I'm very confused and not sure if I'm getting any results yet. I have good days then I go right back to having bad days. It seems like one doozy of a flare every week, then it clears up and I go to having a bad foot one day, a bad hand the next, a bad elbow another ... it feels like my body is a Whitman's Sampler box and my RA is sampling a different "candy" every day! Yesterday I had to call out with a bad flare in hands/feet and the severe fatigue and flu like feeling. Never even got out of my PJs.
HOWEVER - these flares were landing me in the hospital prior to Actemra so maybe something is working? I'm just so anxious for it to start working more. I want the remission that Enbrel gave me and I want to get off this accursed Prednisone.
I also have not yet received the bill for my co-pay and so am anxious about that, too. I enjoy your descriptions.. though I am sad that you are having troubles..
Sometimes.. during these, my enbrel days.. I have days like that.. I have some issues with this joint or that.. sometimes it is because i did too much.. or sometimes it is because I did too little .... who knows??

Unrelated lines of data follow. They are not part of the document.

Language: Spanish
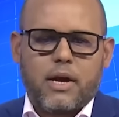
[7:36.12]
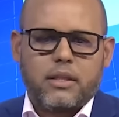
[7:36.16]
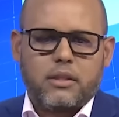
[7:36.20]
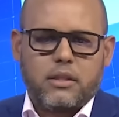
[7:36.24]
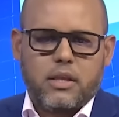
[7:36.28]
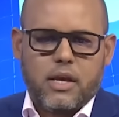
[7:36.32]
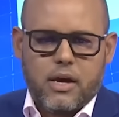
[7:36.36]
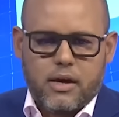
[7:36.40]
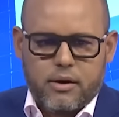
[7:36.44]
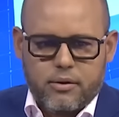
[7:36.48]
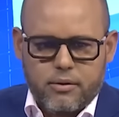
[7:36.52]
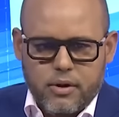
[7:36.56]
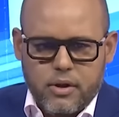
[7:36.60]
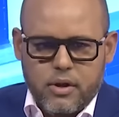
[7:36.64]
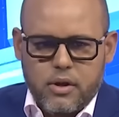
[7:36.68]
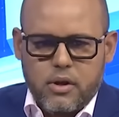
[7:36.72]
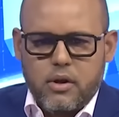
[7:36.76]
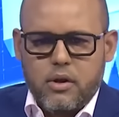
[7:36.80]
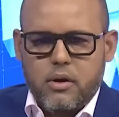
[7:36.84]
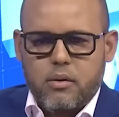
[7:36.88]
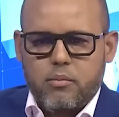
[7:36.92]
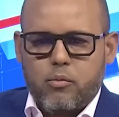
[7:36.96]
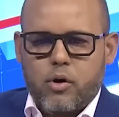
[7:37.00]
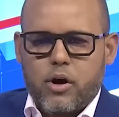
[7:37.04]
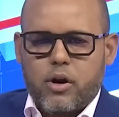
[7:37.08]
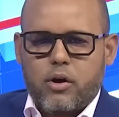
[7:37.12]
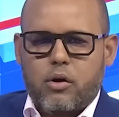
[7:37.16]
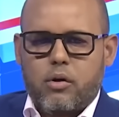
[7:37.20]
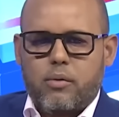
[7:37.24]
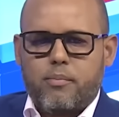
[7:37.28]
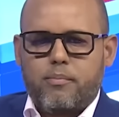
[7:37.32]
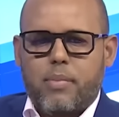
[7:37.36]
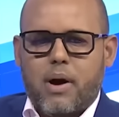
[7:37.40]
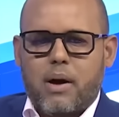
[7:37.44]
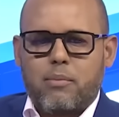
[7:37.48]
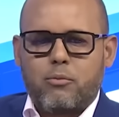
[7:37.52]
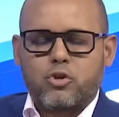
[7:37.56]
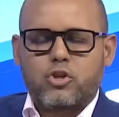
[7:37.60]
haitiano.
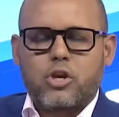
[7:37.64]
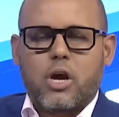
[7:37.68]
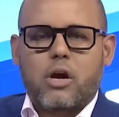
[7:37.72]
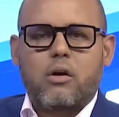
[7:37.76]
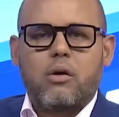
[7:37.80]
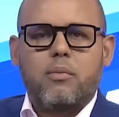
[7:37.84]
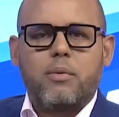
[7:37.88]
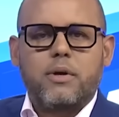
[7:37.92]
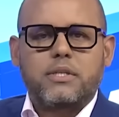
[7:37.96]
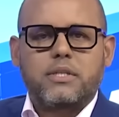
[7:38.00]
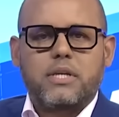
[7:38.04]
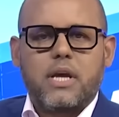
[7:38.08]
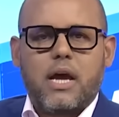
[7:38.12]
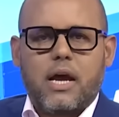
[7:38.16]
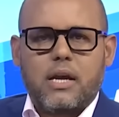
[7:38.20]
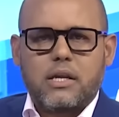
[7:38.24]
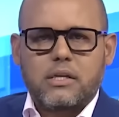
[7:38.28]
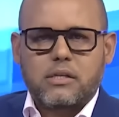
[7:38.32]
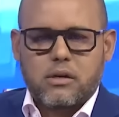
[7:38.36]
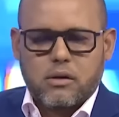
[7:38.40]
Bueno, vamos a comerciales,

Hang in there.. I'm pulling for y ou!!!
Oh gee thanks for the reminder to update.
Hi Tara,
So sorry to hear of the continued pain and inflammation. I don't know the particulars about Actemra; I wonder why it might work more quickly for some people. I suppose there could be some variables involved like the size of the dose, individual biochemical differences, perhaps the stage of the RA could be a factor. Remember that I was newly diagnosed last July and had never been treated with any DMARDs. Maybe that was a factor. I am also taking Celebrex and coumadin, maybe those are factors that create different results.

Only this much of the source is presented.